From the kids I see most are so energetic that they practically jump in place while they are sitting down especially when they are younger. I don’t understand all the complaining about kids not moving around enough when most of the kids I encountered you cannot get them to sit still for anything!!
@vanilla-fro:
Play Wii Sports and tell me if it can’t be done.
wasn’t there a McDonalds in the the 60s and 70s? I might be wrong… but I thought we have had fast food for a long time… However, video games hit it “big” in the early 90s (starting in the early 80s with the NES).
I think he is actually on target with this accusation.
I don’t think he is 100% incorrect, but it sounds like one more reason to be glad I don’t eat at McDonald’s.
Parents who let their kids play vid games for hours on end are the real culprit here. POOR PARENTING is the root of this problem, and creating a national system that promotes GOOD parenting and punishes POOR parenting would be key in changing this epidemic for the better. I mean, fer f4#@’s sake, you can still SMOKE CIGS in a closed car with your infant and kids locked inside, unable to leave, in all 50 states, and this isn’t considered child abuse!! FTW!@!!
Yeah but it was never really considered “bad” for kids to go to McD’s in the 80′s. Now its like a crime against humanity if you take your kid to McD’s and your considered a bad parent if you take them there. I also don’t think people used McD’s for their entire diet like some people do now. I wonder if the quality of the food has gone downhill since then, has the food at McD’s gotten worse for you since the 80s??

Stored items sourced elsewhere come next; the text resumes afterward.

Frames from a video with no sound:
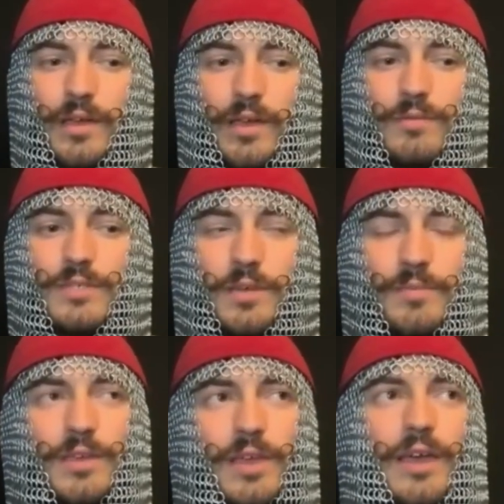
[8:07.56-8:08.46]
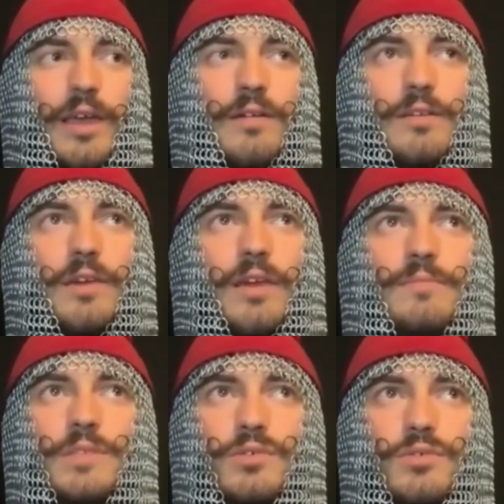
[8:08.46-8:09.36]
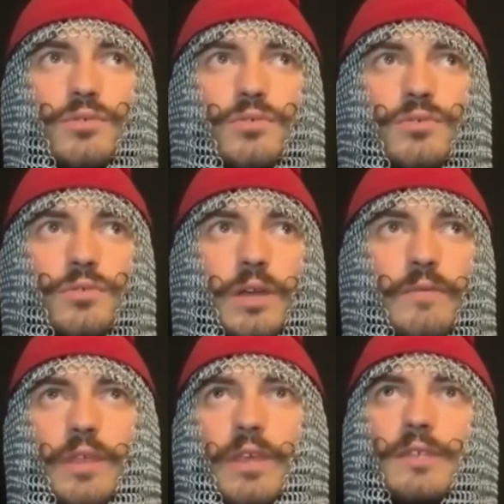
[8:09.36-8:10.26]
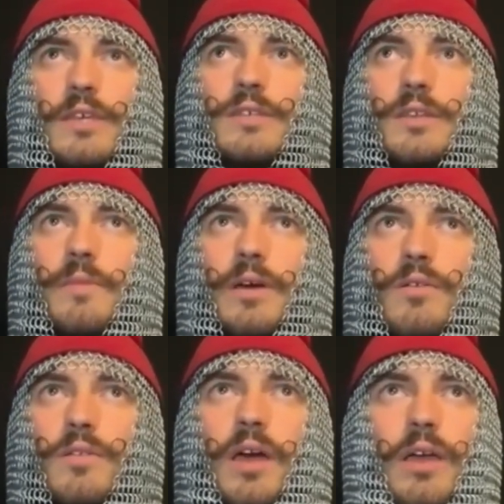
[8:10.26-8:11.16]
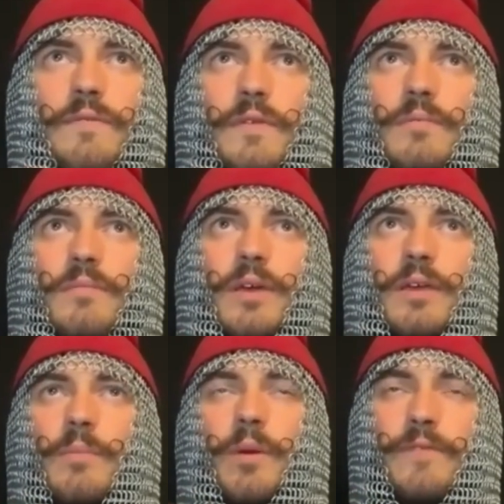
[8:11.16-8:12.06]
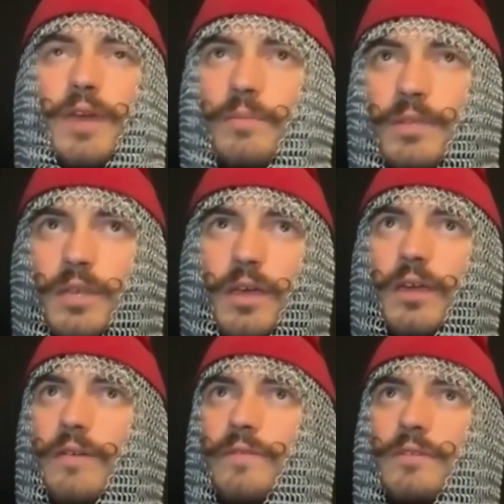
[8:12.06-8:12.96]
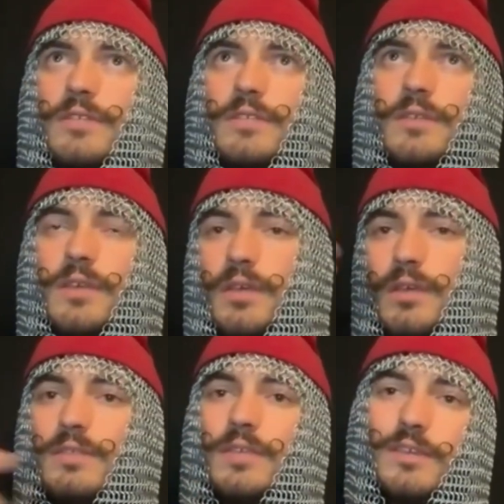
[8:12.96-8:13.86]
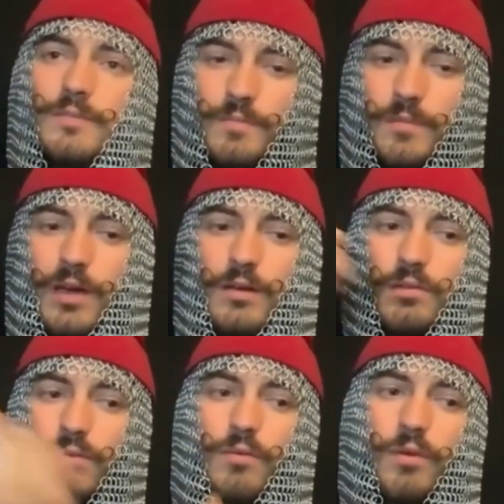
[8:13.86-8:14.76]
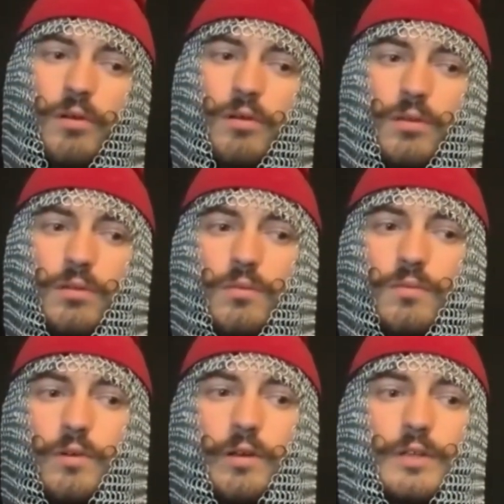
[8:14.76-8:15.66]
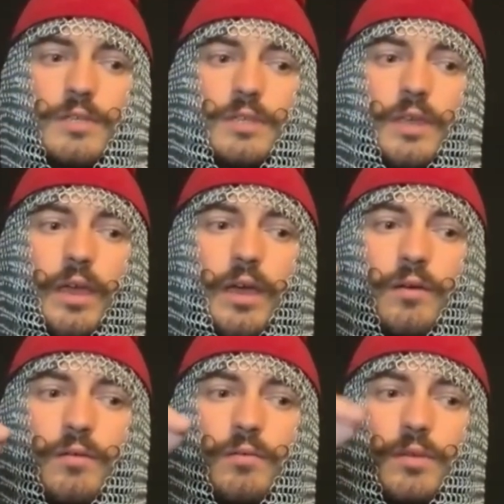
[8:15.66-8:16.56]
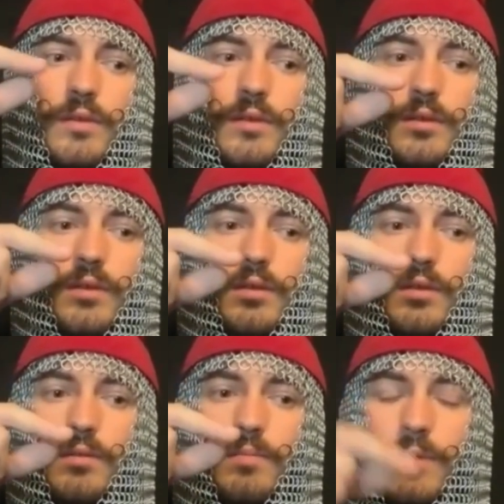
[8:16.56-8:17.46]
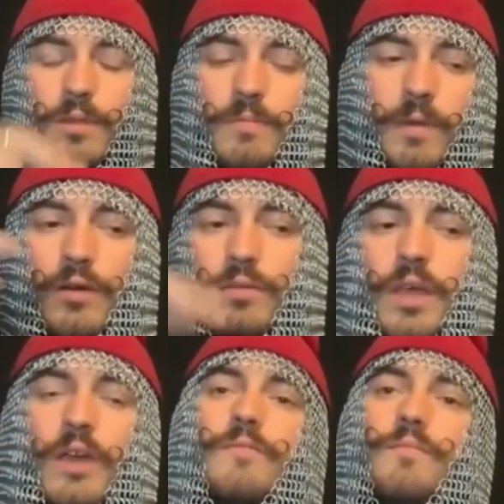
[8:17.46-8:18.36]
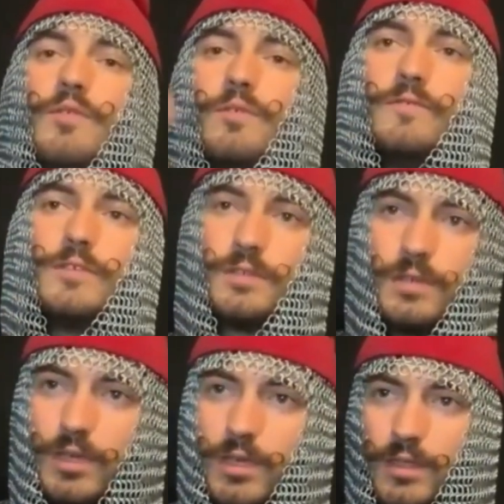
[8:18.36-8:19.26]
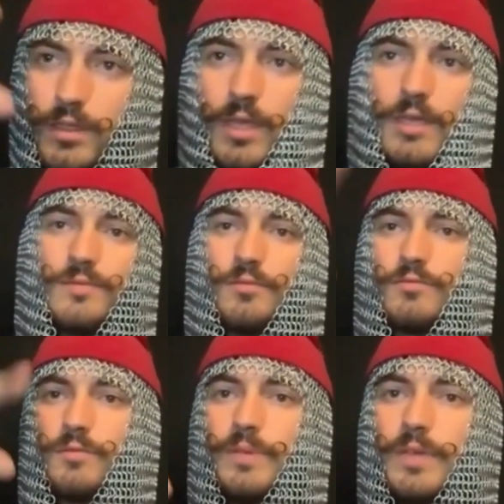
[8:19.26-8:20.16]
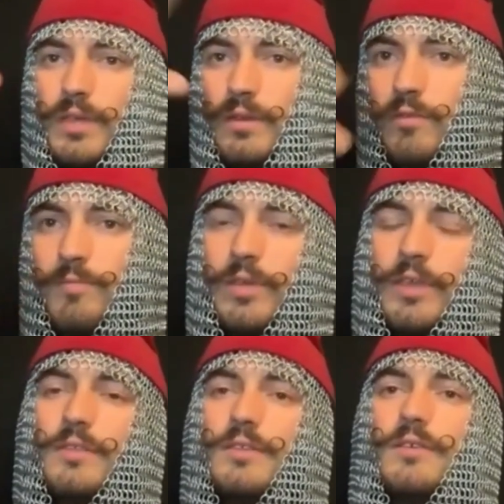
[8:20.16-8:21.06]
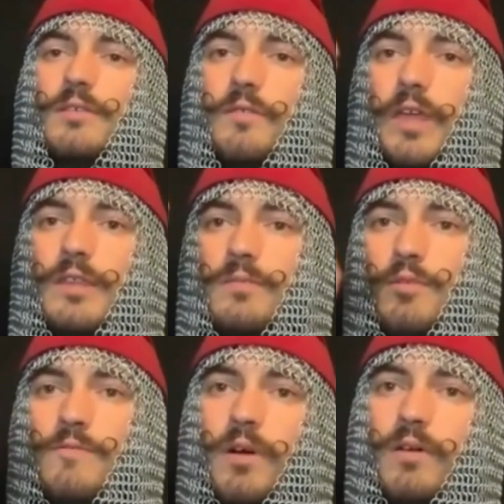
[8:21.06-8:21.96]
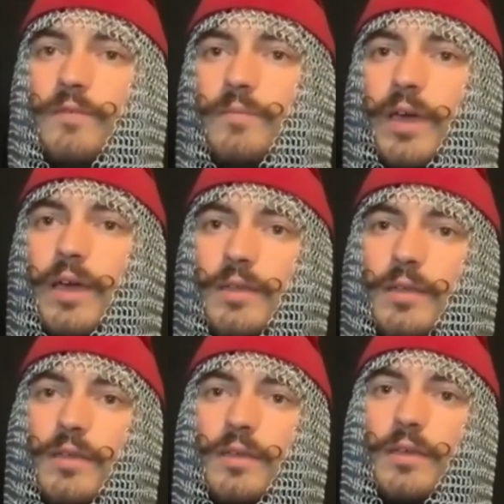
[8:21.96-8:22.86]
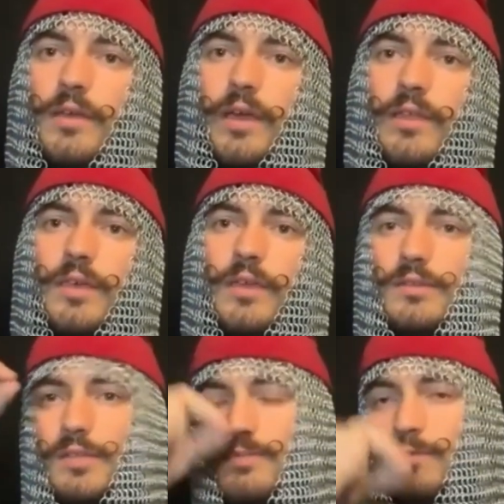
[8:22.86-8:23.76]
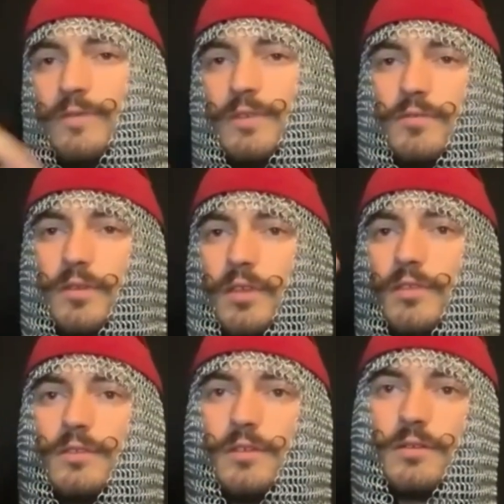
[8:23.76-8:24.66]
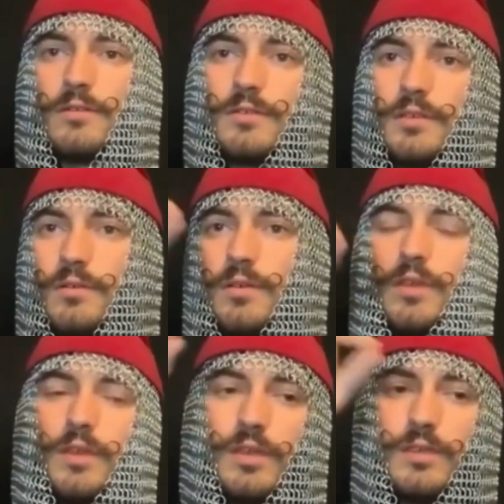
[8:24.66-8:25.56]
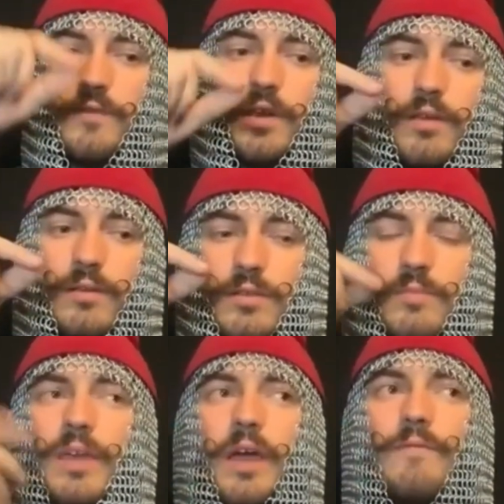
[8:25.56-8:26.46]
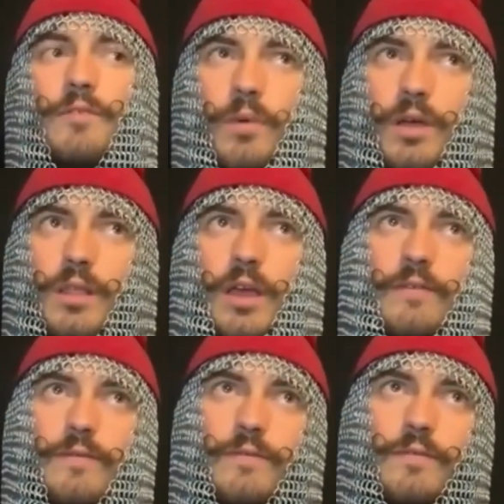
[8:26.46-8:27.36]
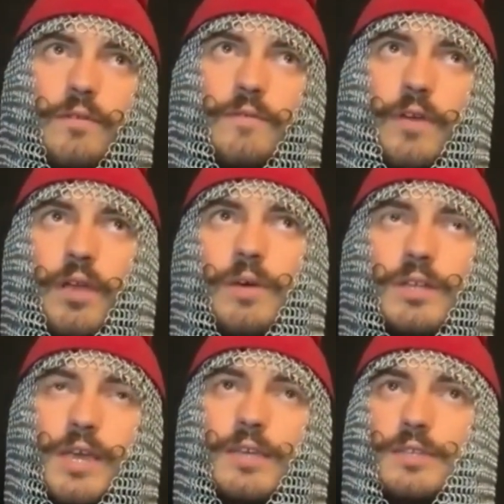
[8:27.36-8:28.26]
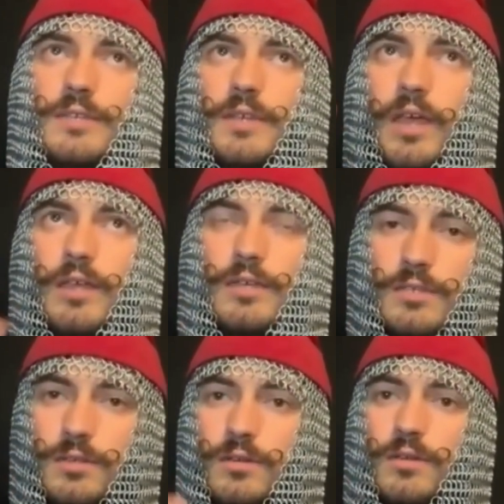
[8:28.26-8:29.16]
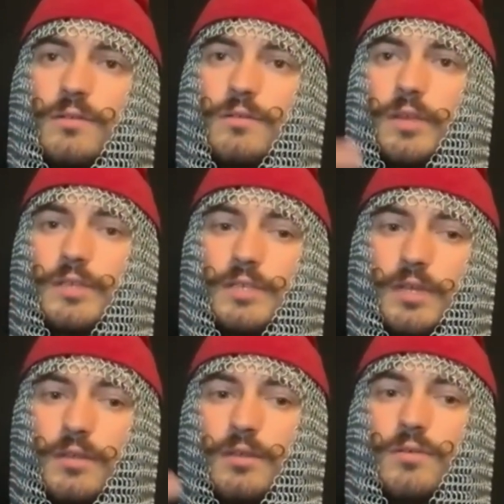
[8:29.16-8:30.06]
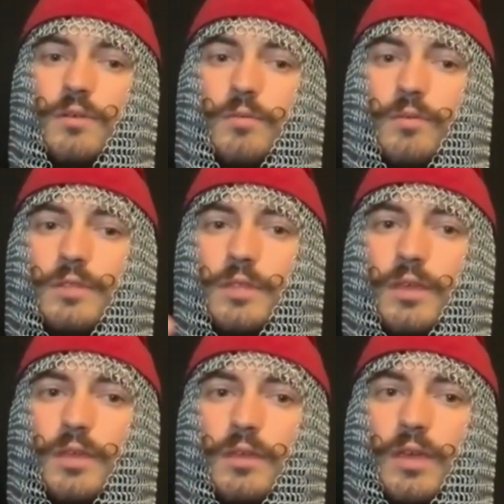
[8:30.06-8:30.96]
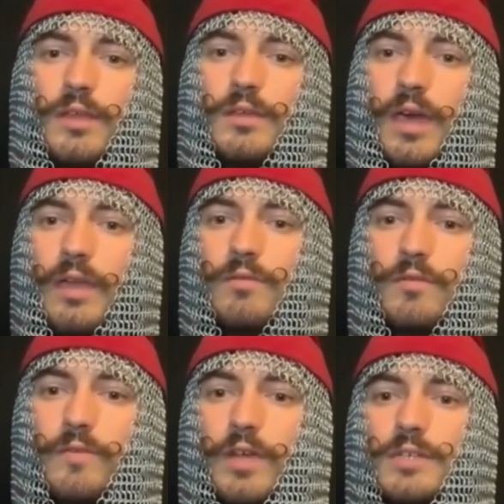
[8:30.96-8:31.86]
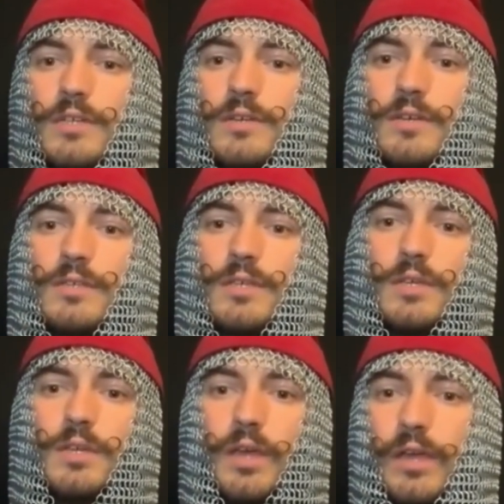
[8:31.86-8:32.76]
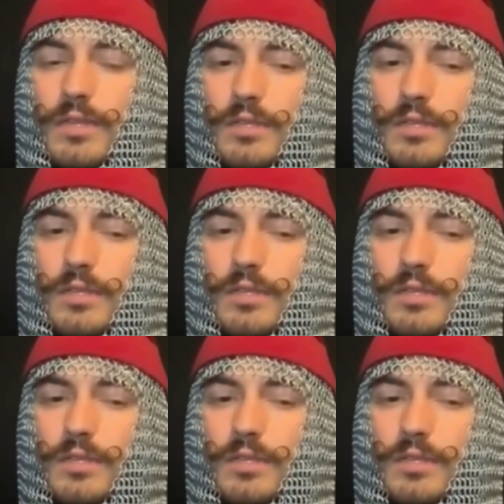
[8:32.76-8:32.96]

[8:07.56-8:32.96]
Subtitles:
it was something I came to a realization in my own life and my family's life, and just seeing how the world works and how my own life moves. Things will repeat and repeat until you're ready to move on from that, and then it just moves into another circle. So it's very, to me, I view my life very much as a like a circle, a cyclical almost thing, and it kind of refreshing because I get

Don’t forget theres also significantly more fast food places than there were just 20 years ago, I say 20 years ago because I really cannot comment on a time before I was born. Before there was like one place on every shopping strip now theres a Taco Bell, Wendy’s, BK, McDonalds and Pizza hut (and sometimes more than one of these) within close proximity of each other giving people even more opportunities to eat nothing but unhealthy food. It seems like unhealthy food is everywhere and you have to really look to find that needle in the haystack place to eat that actually serves something decent for you.